Looking ahead: Trinity at large
Training is currently underway for the Trinity Large, RCK 420b-parameter MOE model, which uses the same AFMOE architecture as a large expert set.
The dataset contains 20T tokens, split equally between synthetic data from Datalogie and curated WB data.
The model is expected to launch next month in January 2026, with a full technical report to follow soon after.
If successful, it would make Trinity one of the only fully open-weight, U.S.-trained frontier scale models—establishing RC as a serious player in the open ecosystem at a time when most U.S. LLM efforts are closed or based on non-U.S. bases.
A tribute to American open source
In a landscape where the most ambitious open-weight models are increasingly built by Chinese research labs, RC’s trinity of launches signals a rare change in launch direction: an effort to reclaim the ground for the development of a transparent, US-controlled model.

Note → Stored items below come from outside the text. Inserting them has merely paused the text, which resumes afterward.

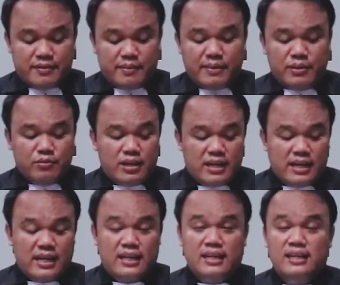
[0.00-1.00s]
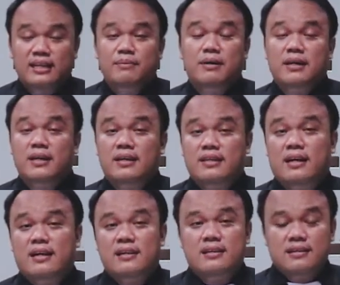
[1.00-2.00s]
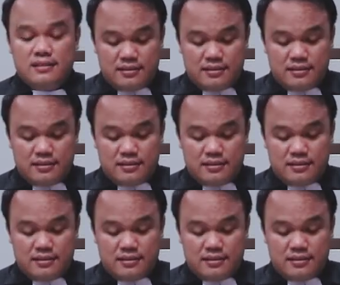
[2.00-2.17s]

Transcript: firman Tuhan hari ini bagi kita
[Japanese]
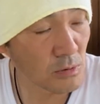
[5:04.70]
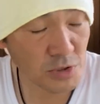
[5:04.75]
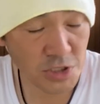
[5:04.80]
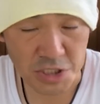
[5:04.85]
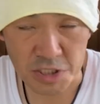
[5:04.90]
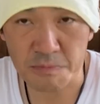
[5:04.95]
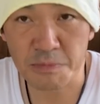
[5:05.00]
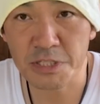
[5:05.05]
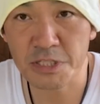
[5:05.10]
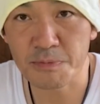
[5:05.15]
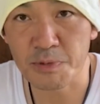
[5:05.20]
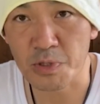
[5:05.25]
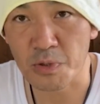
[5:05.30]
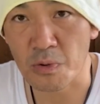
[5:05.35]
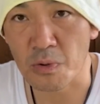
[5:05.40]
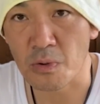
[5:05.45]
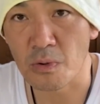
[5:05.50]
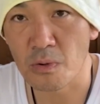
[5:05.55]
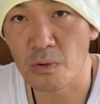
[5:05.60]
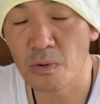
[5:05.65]
こうしみじみ
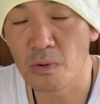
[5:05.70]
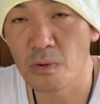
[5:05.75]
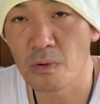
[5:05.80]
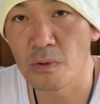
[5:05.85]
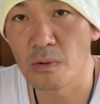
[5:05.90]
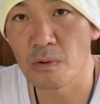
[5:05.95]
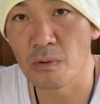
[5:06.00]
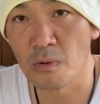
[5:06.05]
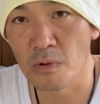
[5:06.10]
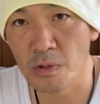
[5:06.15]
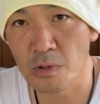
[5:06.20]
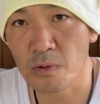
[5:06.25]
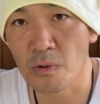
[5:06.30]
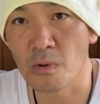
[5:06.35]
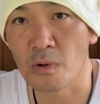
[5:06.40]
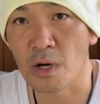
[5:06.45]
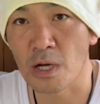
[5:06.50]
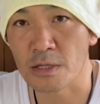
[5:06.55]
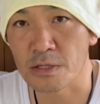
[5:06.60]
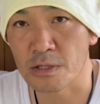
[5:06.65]
と、オイル
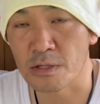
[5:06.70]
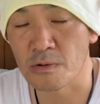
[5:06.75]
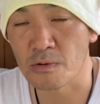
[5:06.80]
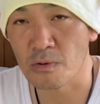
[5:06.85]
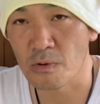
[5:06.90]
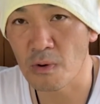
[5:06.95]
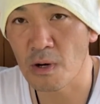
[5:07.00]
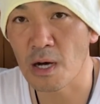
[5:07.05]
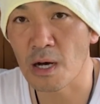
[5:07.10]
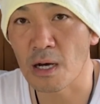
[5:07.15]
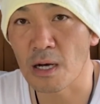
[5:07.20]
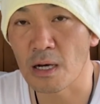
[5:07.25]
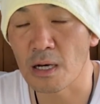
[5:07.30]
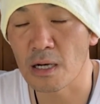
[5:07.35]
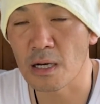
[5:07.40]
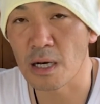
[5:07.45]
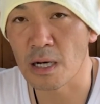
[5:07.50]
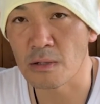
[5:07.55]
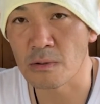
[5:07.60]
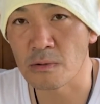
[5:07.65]
交換っていうのは、
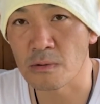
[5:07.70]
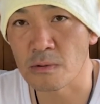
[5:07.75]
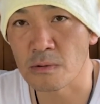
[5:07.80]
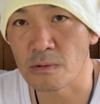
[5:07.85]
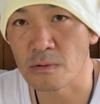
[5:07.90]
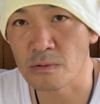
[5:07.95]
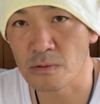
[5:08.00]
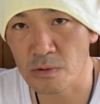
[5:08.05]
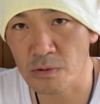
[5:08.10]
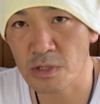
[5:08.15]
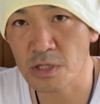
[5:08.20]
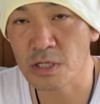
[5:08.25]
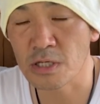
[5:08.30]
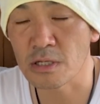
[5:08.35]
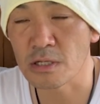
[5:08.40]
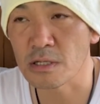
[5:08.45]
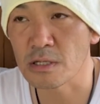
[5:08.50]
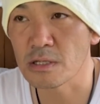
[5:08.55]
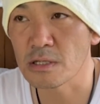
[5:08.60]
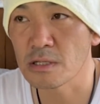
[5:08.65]
あのー、本当
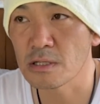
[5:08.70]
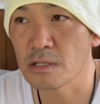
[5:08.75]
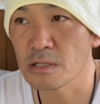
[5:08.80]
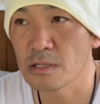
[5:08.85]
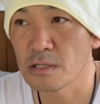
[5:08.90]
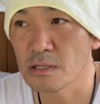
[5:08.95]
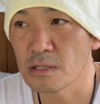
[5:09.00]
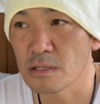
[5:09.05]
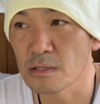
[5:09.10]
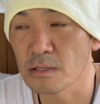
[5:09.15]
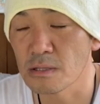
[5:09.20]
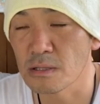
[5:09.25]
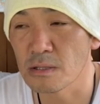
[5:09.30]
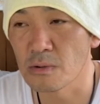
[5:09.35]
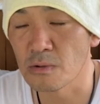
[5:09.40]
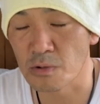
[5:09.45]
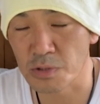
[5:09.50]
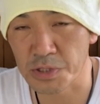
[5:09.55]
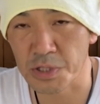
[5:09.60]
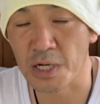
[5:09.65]
に
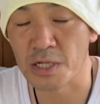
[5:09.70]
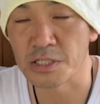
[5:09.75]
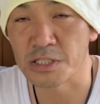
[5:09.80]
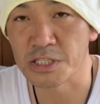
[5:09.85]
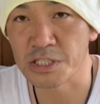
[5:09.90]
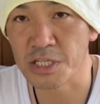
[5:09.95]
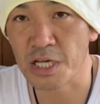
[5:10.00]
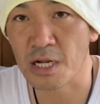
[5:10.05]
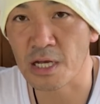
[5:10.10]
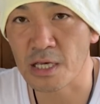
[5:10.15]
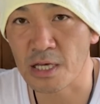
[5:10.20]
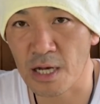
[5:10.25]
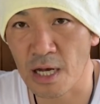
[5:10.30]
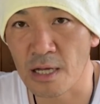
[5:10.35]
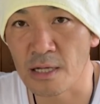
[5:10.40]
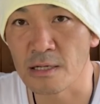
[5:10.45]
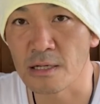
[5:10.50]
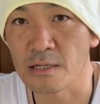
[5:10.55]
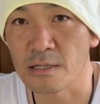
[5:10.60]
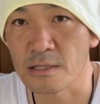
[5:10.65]
おろそかにしたらい
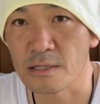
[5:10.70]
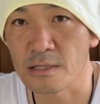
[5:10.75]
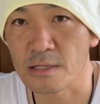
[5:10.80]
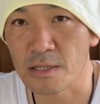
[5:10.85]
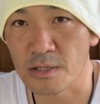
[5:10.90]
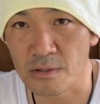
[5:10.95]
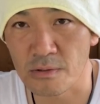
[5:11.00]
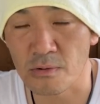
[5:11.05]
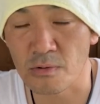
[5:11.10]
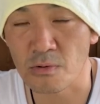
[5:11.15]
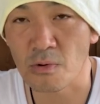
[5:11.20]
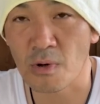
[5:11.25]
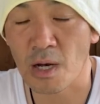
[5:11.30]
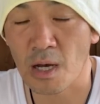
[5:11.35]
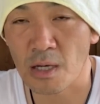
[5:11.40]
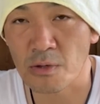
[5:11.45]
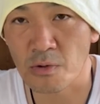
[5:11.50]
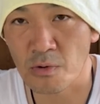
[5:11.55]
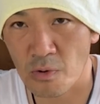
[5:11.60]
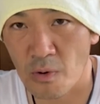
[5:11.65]
かんっていうこと
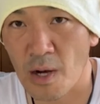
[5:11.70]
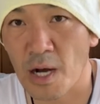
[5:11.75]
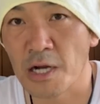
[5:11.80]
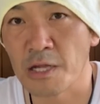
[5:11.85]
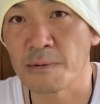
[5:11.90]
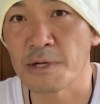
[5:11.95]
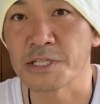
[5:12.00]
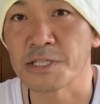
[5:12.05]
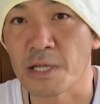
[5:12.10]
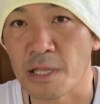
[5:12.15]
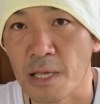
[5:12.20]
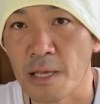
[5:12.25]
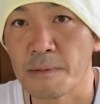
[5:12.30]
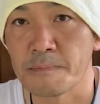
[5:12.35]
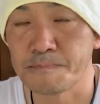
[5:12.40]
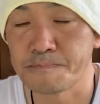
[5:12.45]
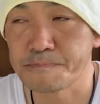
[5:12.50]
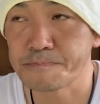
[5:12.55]
がよう分かりましたね。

Backed by specialized partners in data and infrastructure, and built from the ground up for long-term adaptability, Trinity is a bold statement about the future of American AI development, showing that smaller, lesser-known companies can still push boundaries and innovate in an open fashion even as the industry becomes increasingly productive and adaptive.
What remains to be seen is whether Trinity Large can match the capabilities of its better-funded peers. But with mini and nano already in use, and a solid architectural foundation in place, RC is already proving its central thesis: that model autonomy, not just model size, will define the next era of AI.